Catherine asked me if I was available on Tuesdays for the CI class, but I have scheduling conflicts and tried to work around it last spring, but no luck. I really wanted to take it, but hopefully they will offer it again Winter quarter. I think it would be highly beneficial for me, as I believe that the best way to make the most progress with the CI is to learn as much as you can about it, and to practice practice practice. You can’t just slap it onto your head and be done with it.

Then it was just Mandy and I, and we talked about my goals with the CI. What did I want to achieve with the CI? I was not sure, as I came into this meeting with an open mind, and no expectations and was going to just let them tell me what we were going to do. I learned back in August, after activation, that I need to relax and just go with flow, and have no expectations. One month later, they ask me what my expectations are, and I don’t have any!

My goals that I came up with today are to be able to use the phone, to make music sound like the HA if not better, to be able to follow conversations in group settings such as with my friends, to be independent of using other people to voice for me/tell me what’s going on.
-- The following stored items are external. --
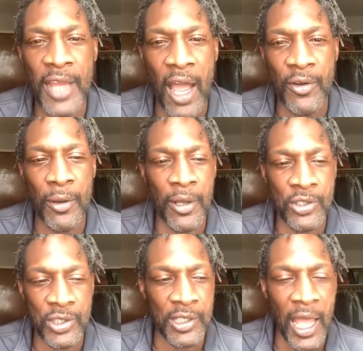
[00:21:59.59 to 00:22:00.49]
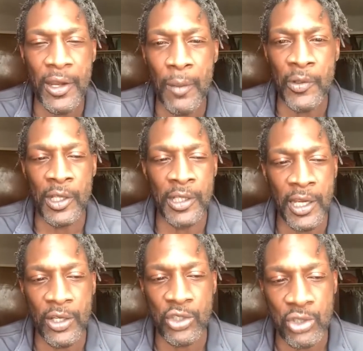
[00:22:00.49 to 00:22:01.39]
Now they, now they put the
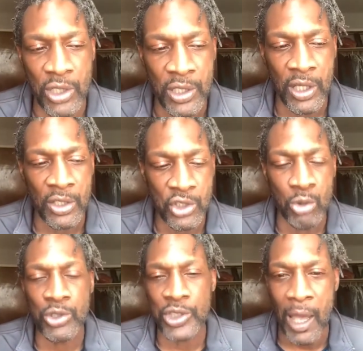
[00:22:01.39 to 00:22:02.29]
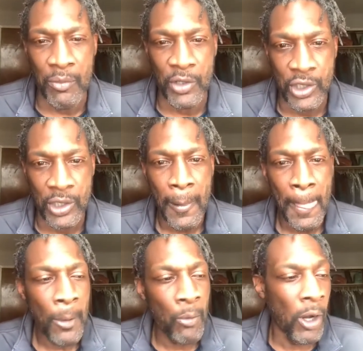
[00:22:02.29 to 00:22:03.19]
lady in a, in, in a suicide mission.
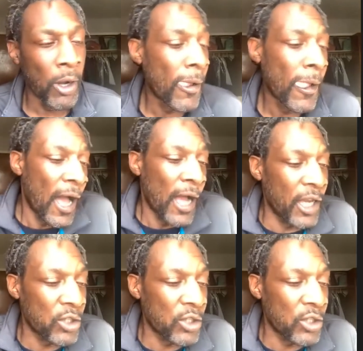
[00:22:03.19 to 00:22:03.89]
Well, I can'tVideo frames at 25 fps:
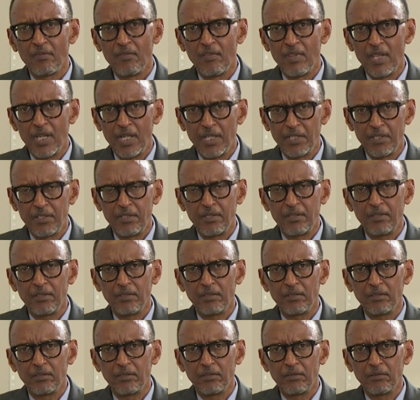that
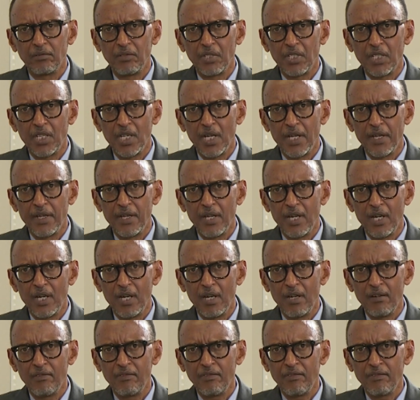we can
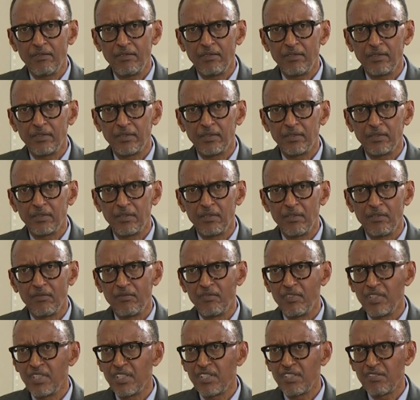have
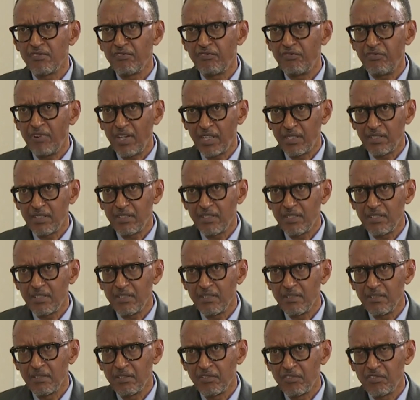these
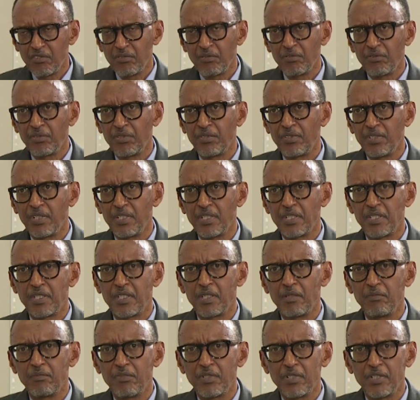facts, the truth
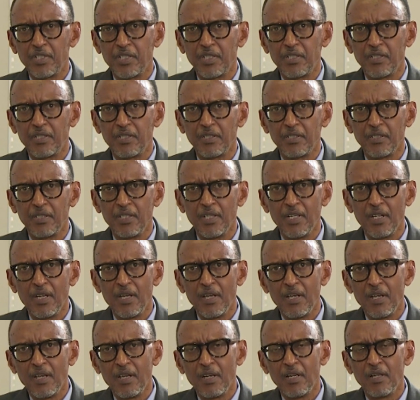established
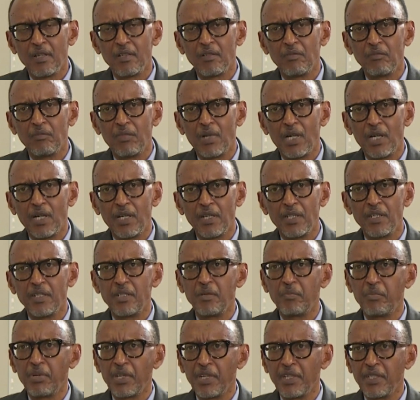by
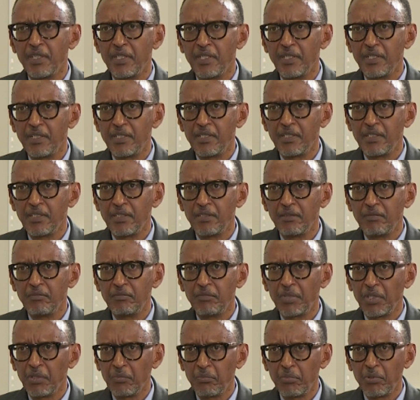independent
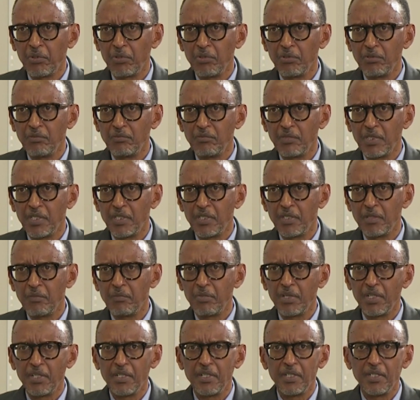people, by
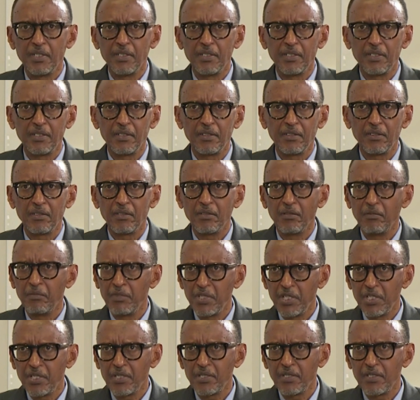independent
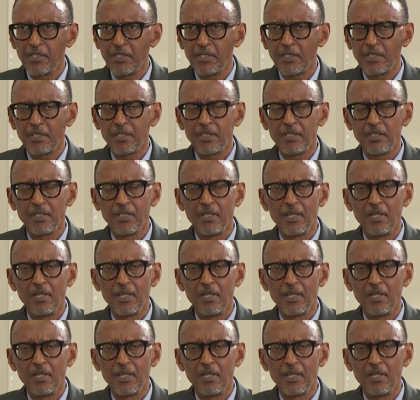commissions,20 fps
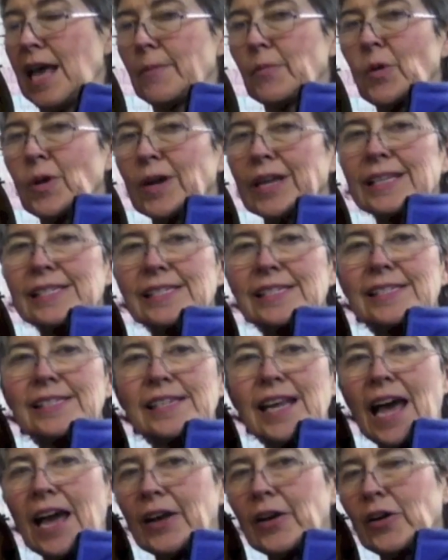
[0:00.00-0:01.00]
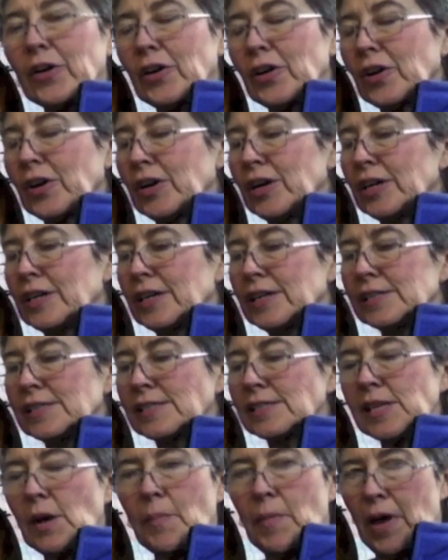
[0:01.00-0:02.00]
I'm going to stagger
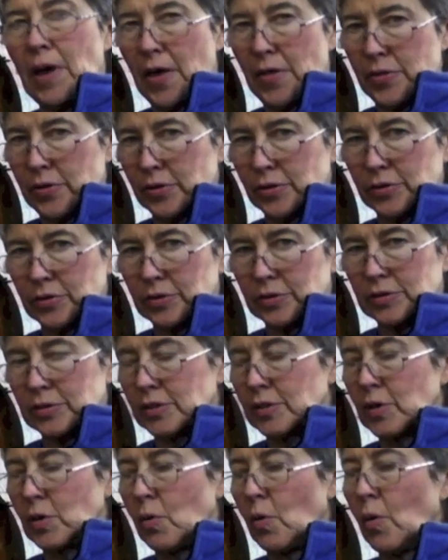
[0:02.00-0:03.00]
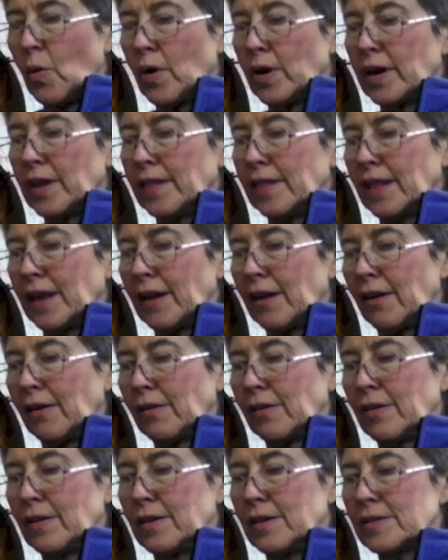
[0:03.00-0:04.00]
some other chord in
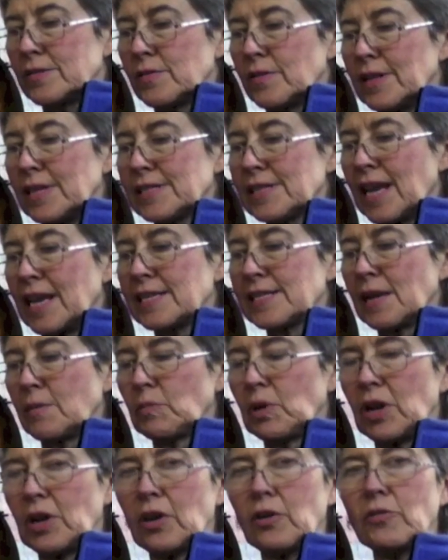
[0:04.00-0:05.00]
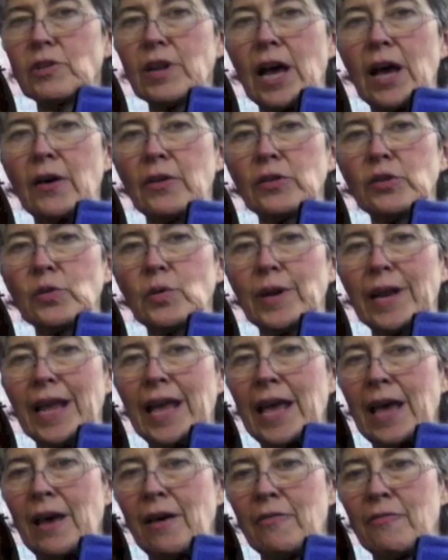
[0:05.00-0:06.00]
there. So in this case I'm going to go down to an
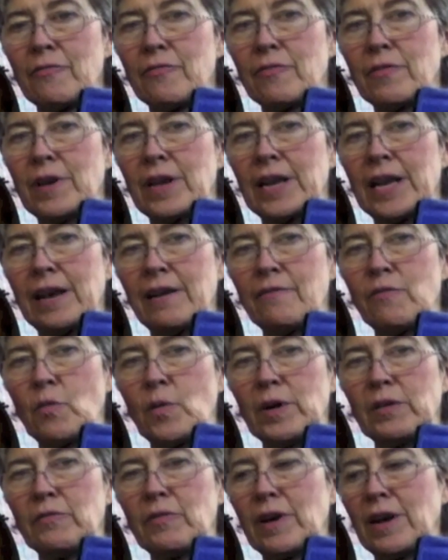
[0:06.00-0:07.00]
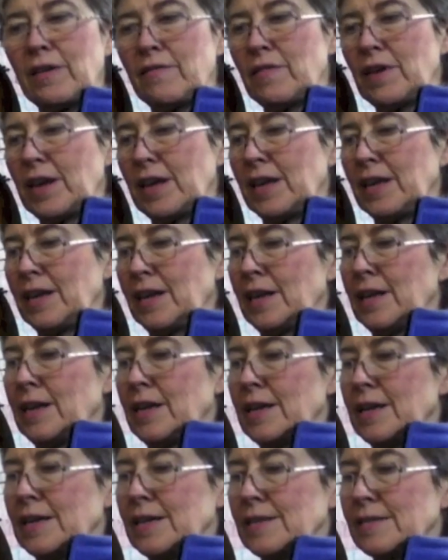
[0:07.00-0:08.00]
F 1/5/8.
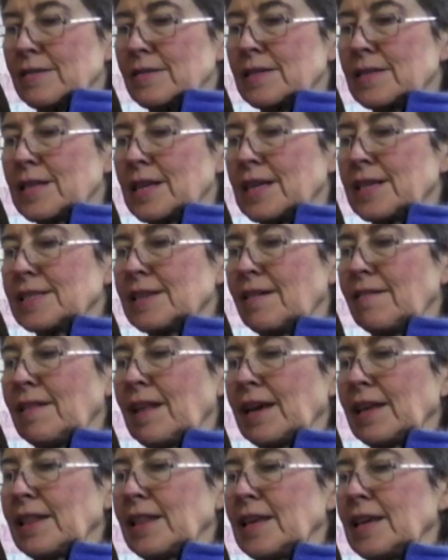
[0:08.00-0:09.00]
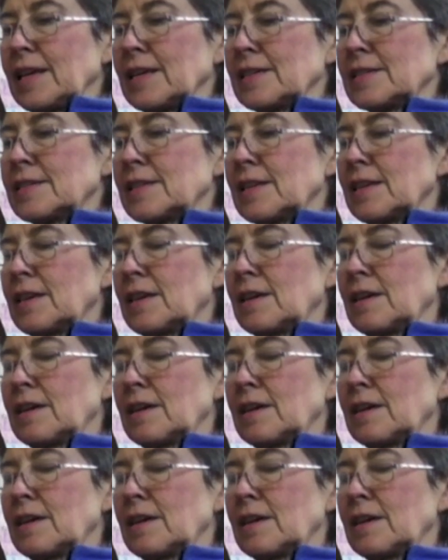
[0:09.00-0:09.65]
So it's going to sound like this.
Mandy then did some tests on me to establish my listening skills with the CI (same tests that Susan had done), and I breezed through all of them, scoring 100%. Her eyes were widening in amazement with each test that was done, and she finally said, after a few moments of silence “I am totally amazed. That has never happened before with others. I’m going to have to brag about you.”

I have trouble distinguishing vowel sounds (which I knew, as that’s where Susan and I had left off), and didn’t do as well as that. They were words that all started with a “B”, such as bed, bat, ball, bird, bee, book, boat, and so on.

So, Mandy now has a lot to do over the weekend to come up with a plan of therapy for me. She is also going to call Susan to get her listening therapy notes, and Megan to find out how she wants to approach the mapping for me. Mandy’s giving Megan control over the mapping sessions, since I’ve done several with her, and the last session I was told to leave the CI alone for awhile, and get used to the program I have. The reason for this is so that my brain can understand the stimulus for sound and adapt to it, instead of a changing stimulus for the same sound.

I also need to start working with/buy “Making The Connection”. Catherine already has the sound files loaded as a MP3 so I can upload them to my iPOD and use them for listening practice. Next week we will find out about the different software programs from AB and Nucleus, as Catherine wasn’t aware of needing a person to help with feedback with the program (unless I misunderstood Megan, as she prefers Nucleus’s program over AB).

I really need to buy a new iPOD, as it’s too small, and the earphone jack is loose, causing static when something is plugged in. That’s going to be one of my big items on my christmas wish list for this year (hint hint to my family).

My current baby is a 20GB 2nd-Gen one from Christmas 2002, that has been absolutely AMAZING, withstanding years of heavy use and abuse. I have 40+ gigabytes of music on my computer, and my iPOD does not hold everything that I want it to. And now there’s more stuff I got to add to my iPOD…some of my old music is going to have to get sacrificed to make room for listening therapy.

I still need to go find a Y-split so I can hook up my hearing aid and CI headphones. Mandy’s going to switch out my bilateral HA cord for a monaural cord, so I don’t have the other one dangling anymore, while I’m listening with my lone HA.